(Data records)
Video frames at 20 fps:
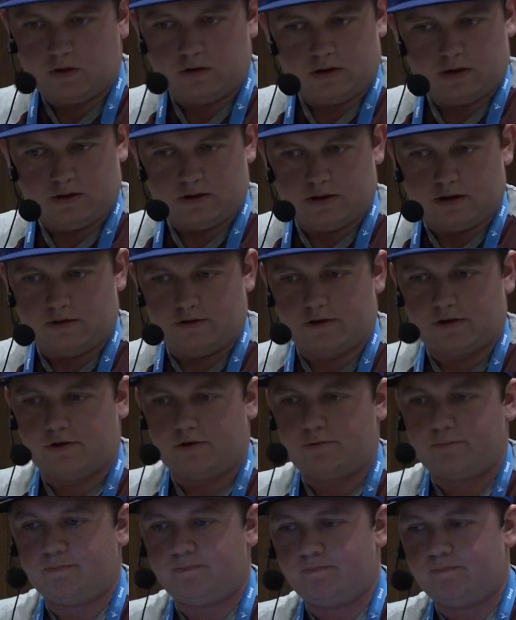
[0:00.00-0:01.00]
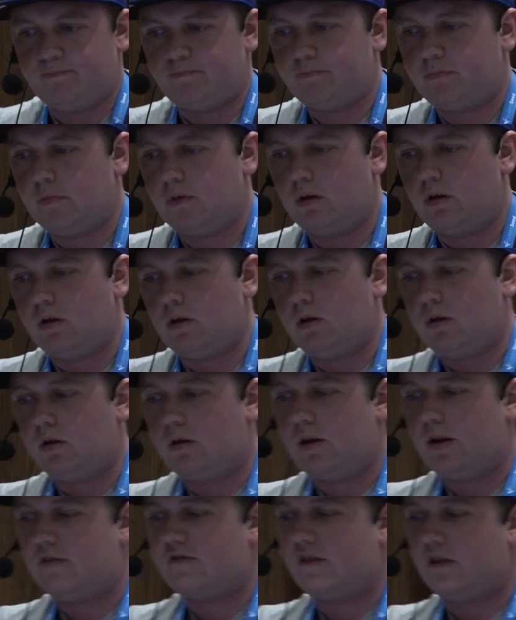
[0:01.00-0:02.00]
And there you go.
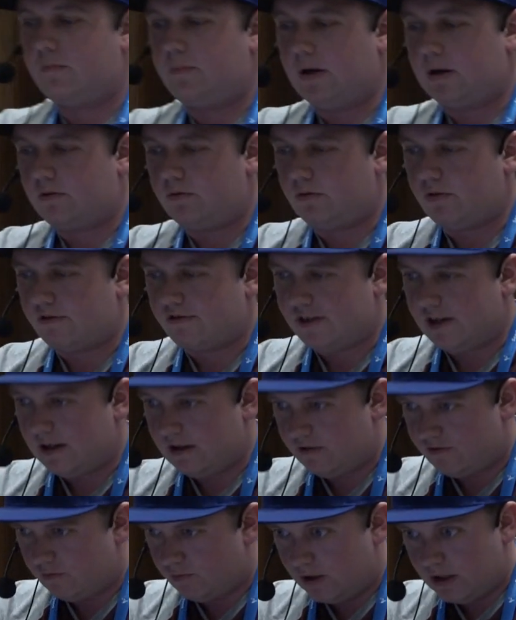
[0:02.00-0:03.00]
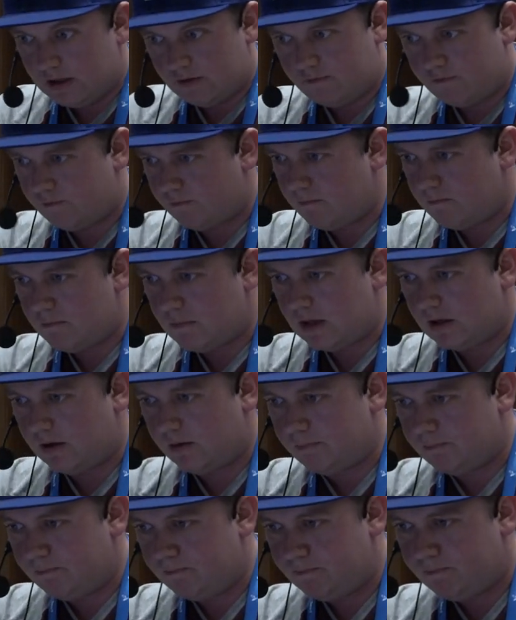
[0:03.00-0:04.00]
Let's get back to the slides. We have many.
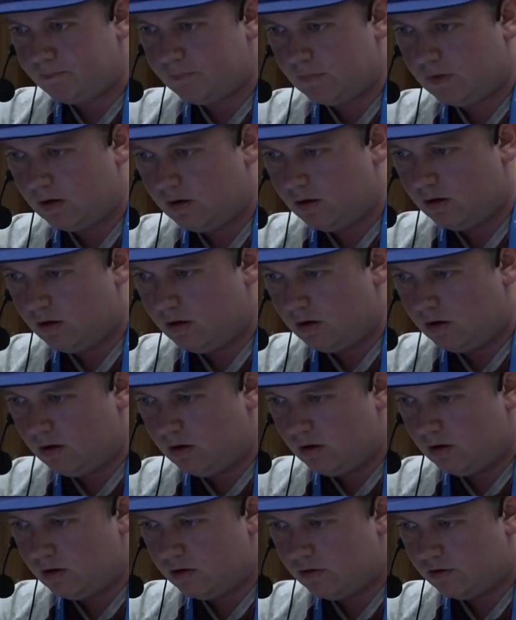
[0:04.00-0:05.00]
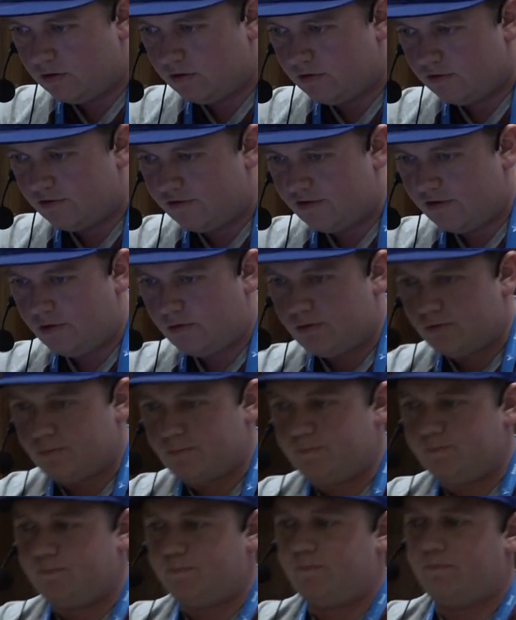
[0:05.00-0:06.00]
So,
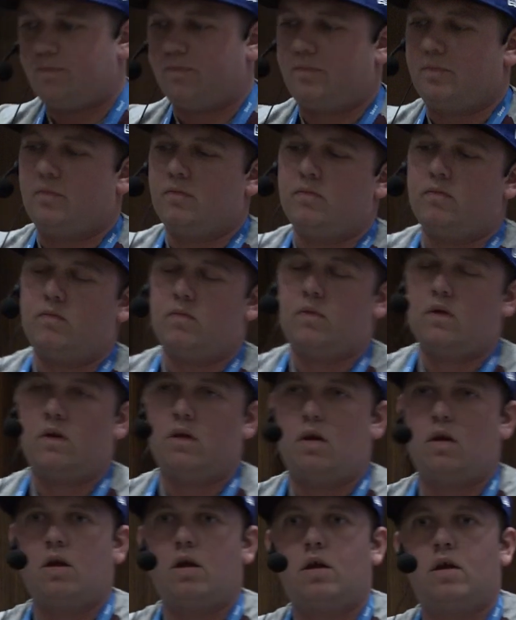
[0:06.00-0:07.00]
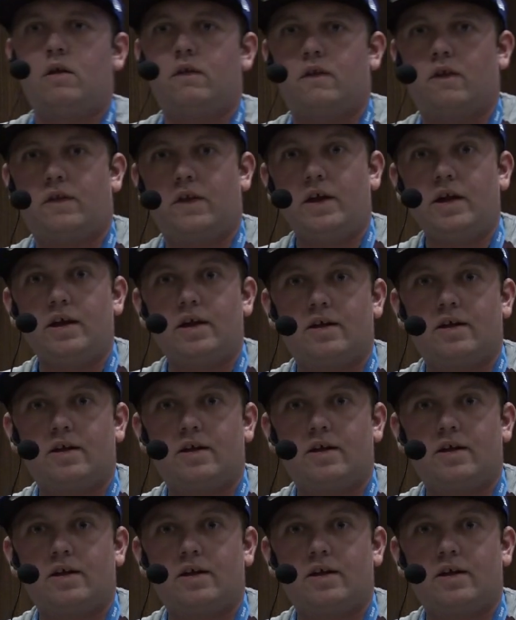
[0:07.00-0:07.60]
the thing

==

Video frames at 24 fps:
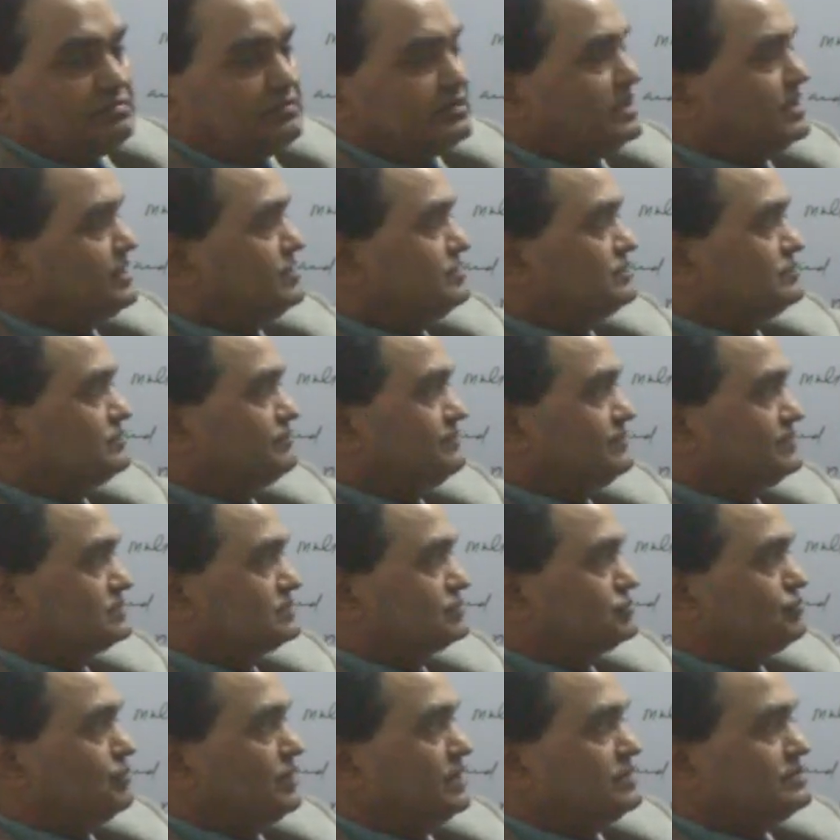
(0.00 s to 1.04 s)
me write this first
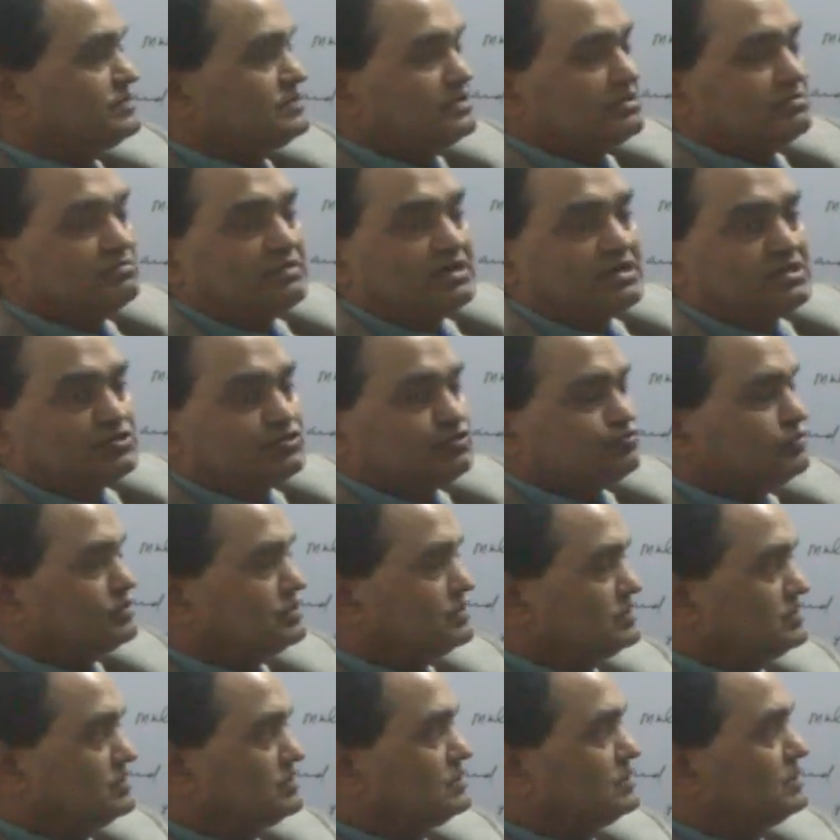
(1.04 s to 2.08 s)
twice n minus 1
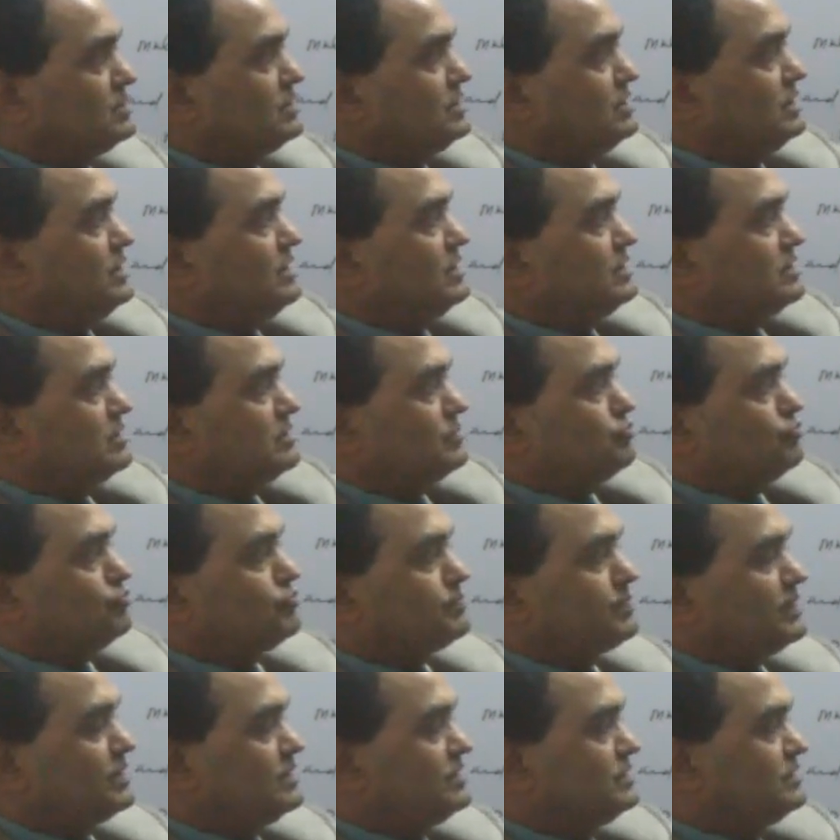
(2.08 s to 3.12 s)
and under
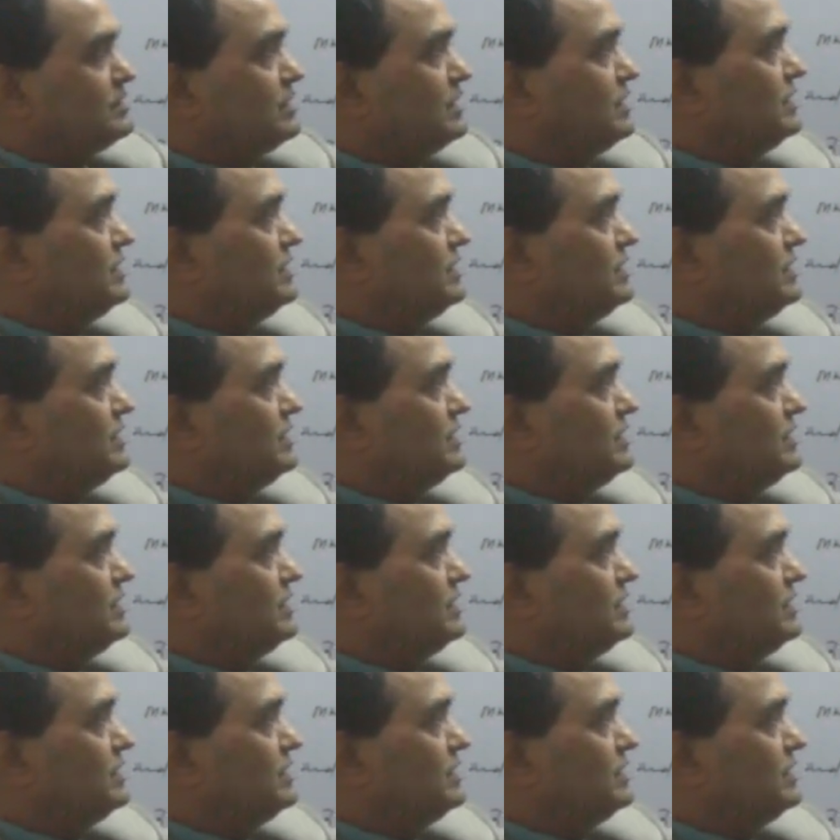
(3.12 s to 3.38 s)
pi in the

(Task description):
For the word "frames", find all matching lines in the entries above and copy them out.

(Output of the exercise):
Video frames at 20 fps:
Video frames at 24 fps:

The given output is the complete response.